Tout comme Québec a plaidé la nécessité de sa Charte de la langue française en soulignant l’anglicisation démesurée de ses nouveaux arrivants, il pourrait appuyer sa nouvelle revendication en faisant valoir que le poids de sa population francophone s’effondre maintenant comme jamais. Celui-ci a en fait atteint en 2011 son plus faible niveau enregistré depuis 1871.

Pour rassurer ceux qui pourraient s’inquiéter de l’avenir de l’anglais dans la province, Québec pourrait ajouter que depuis le début du nouveau millénaire, le poids de sa population de langue anglaise s’est, au contraire, stabilisé, voire évolue légèrement à la hausse.
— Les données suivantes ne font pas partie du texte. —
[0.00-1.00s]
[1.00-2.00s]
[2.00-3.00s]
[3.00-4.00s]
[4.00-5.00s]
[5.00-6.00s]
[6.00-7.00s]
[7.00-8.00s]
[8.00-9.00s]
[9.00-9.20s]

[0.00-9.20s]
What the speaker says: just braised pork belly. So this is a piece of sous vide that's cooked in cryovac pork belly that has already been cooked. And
C’est du jamais vu aussi dans l’histoire des recensements canadiens.

Le français en tant que langue commune du Québec fait partie intégrante du discours de Philippe Couillard. Pierre-Karl Péladeau, lui, dirige un parti qui a porté haut et fort l’idéal du français, langue commune. Quand à François Legault, il cherche désormais à exercer un nouveau leadership dans le domaine identitaire.
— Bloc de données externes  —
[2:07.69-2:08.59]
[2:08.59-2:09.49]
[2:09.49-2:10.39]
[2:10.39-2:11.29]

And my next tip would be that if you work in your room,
Lequel des trois proposera aux autres de demander à Ottawa, par un vote unanime de l’Assemblée nationale, de rendre obligatoire la connaissance du français pour l’obtention de la citoyenneté au Québec ? Je ne vois pas Françoise David ou Amir Khadir s’opposer à une mesure visant à renforcer ainsi notre cohésion sociale.

Vous figurez-vous la tronche de Stephen Harper, de Thomas Mulcair ou de Justin Trudeau si Gilles Duceppe en avait fait un enjeu durant la présente campagne électorale ? Et si le débat des chefs à Radio-Canada avait consacré cinq minutes à cette revendication, comme il l’a fait pour la question du niqab ?
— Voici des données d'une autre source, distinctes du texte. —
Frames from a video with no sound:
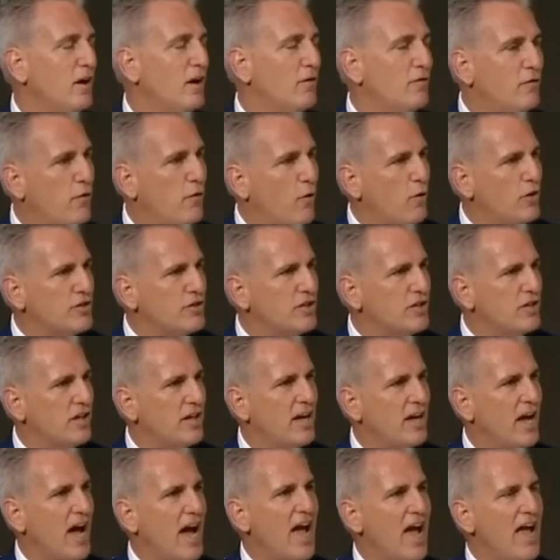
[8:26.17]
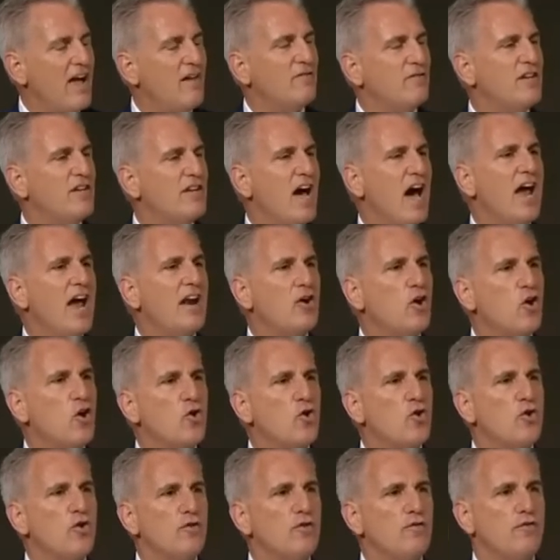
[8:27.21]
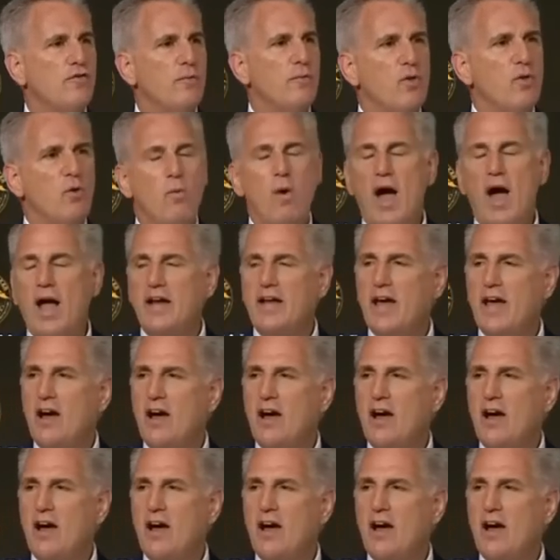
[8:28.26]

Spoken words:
Unfortunately, I have not heard from the White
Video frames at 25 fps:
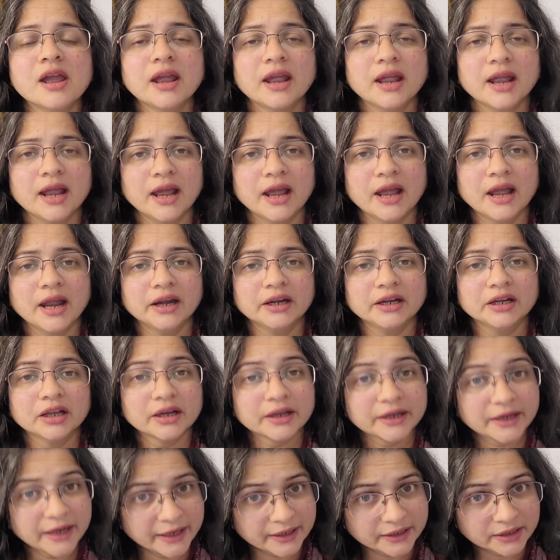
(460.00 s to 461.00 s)
and
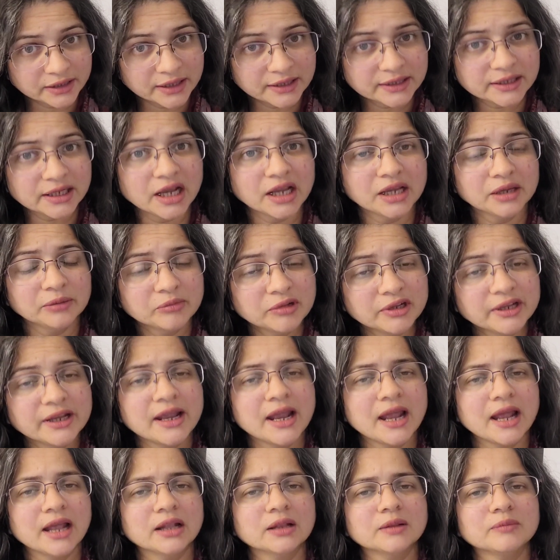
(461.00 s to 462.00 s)
get the timely
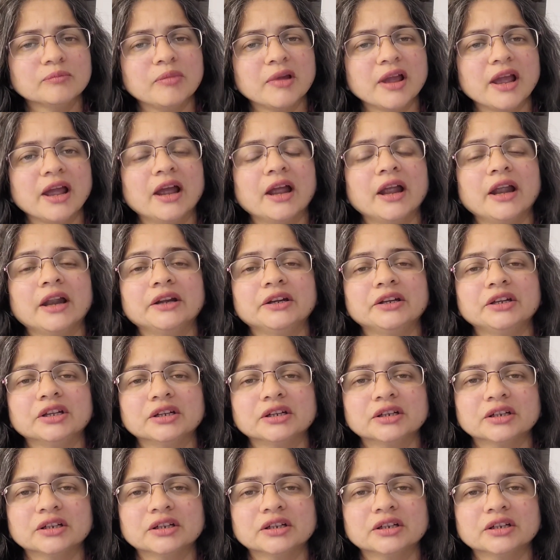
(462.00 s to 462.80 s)
help, and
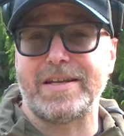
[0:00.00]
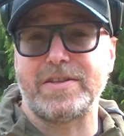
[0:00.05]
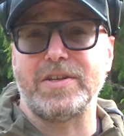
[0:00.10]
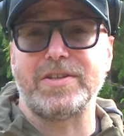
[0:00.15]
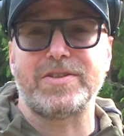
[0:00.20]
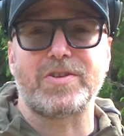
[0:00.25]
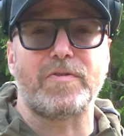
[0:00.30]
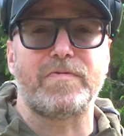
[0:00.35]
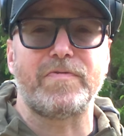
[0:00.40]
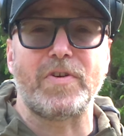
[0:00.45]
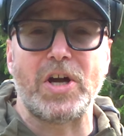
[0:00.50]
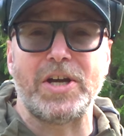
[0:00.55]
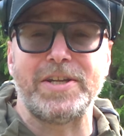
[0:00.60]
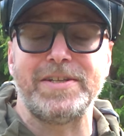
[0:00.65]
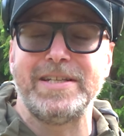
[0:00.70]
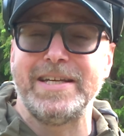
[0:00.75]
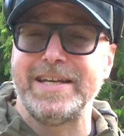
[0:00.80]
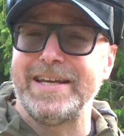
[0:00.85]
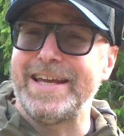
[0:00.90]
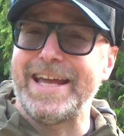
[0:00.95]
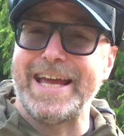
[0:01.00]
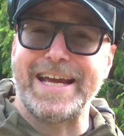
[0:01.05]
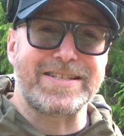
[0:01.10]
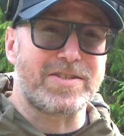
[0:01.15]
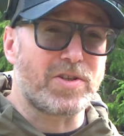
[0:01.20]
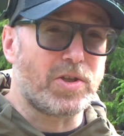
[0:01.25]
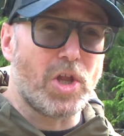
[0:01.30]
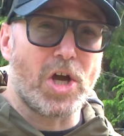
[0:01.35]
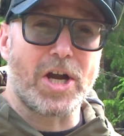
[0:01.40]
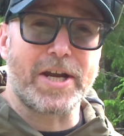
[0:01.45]
I think they're fun
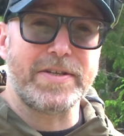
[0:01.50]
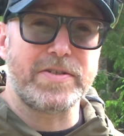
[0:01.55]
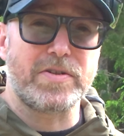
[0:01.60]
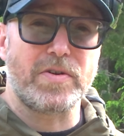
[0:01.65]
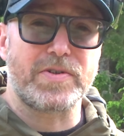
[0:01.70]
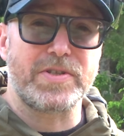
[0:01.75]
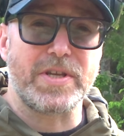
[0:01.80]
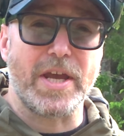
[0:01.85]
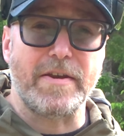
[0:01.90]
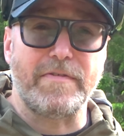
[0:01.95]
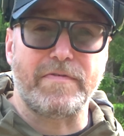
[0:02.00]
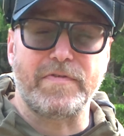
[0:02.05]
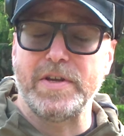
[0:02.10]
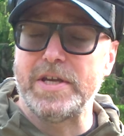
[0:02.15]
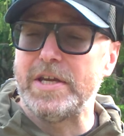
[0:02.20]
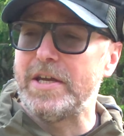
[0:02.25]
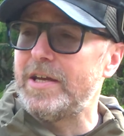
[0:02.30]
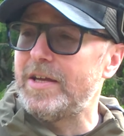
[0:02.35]
as long as you're safe.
Que les nouveaux citoyens doivent connaître le français jouit sans doute au Québec d’un consensus encore plus large que le rejet du port du niqab lors de la prestation du serment de citoyenneté. Imaginez-vous comment cela aurait pu secouer les intentions de vote ?

Fin renard lorgnant le vote francophone au Québec, parrain de la résolution de la Chambre des communes selon laquelle « les Québécois forment une nation au sein d’un Canada uni », Harper aurait été tenté de s’exprimer en faveur d’une pareille mesure. Agir autrement serait confirmer que sa reconnaissance de la nation québécoise n’est qu’une coquille vide.

Ancien directeur des affaires juridiques à Alliance Québec, ne voulant pas, en même temps, paraître trop Québécois aux yeux du Canada anglais, Mulcair aurait été dans ses petits souliers. D’instinct, Trudeau fils se serait vite posé en champion du libre choix de l’anglais ou du français laissé en héritage par son père. Elizabeth May aurait peut-être formulé une position moins insignifiante que sa réaction à la question du niqab.

Rien de tout cela n’a eu lieu. Le français est une langue politiquement orpheline. Ceux qui se préoccupent du caractère français du Québec ou du Canada ont dû se rabattre sur les remontrances de la Fédération des communautés francophones et acadiennes devant l’évacuation totale de la question linguistique du débat.

Inutile de se fixer sur les prévisions démographiques. Le français est en pleine dégringolade, ici et maintenant. Il faut imaginer des solutions inédites et agir sans tarder.

Il n’y a plus de temps à perdre. Il n’y a que du temps perdu.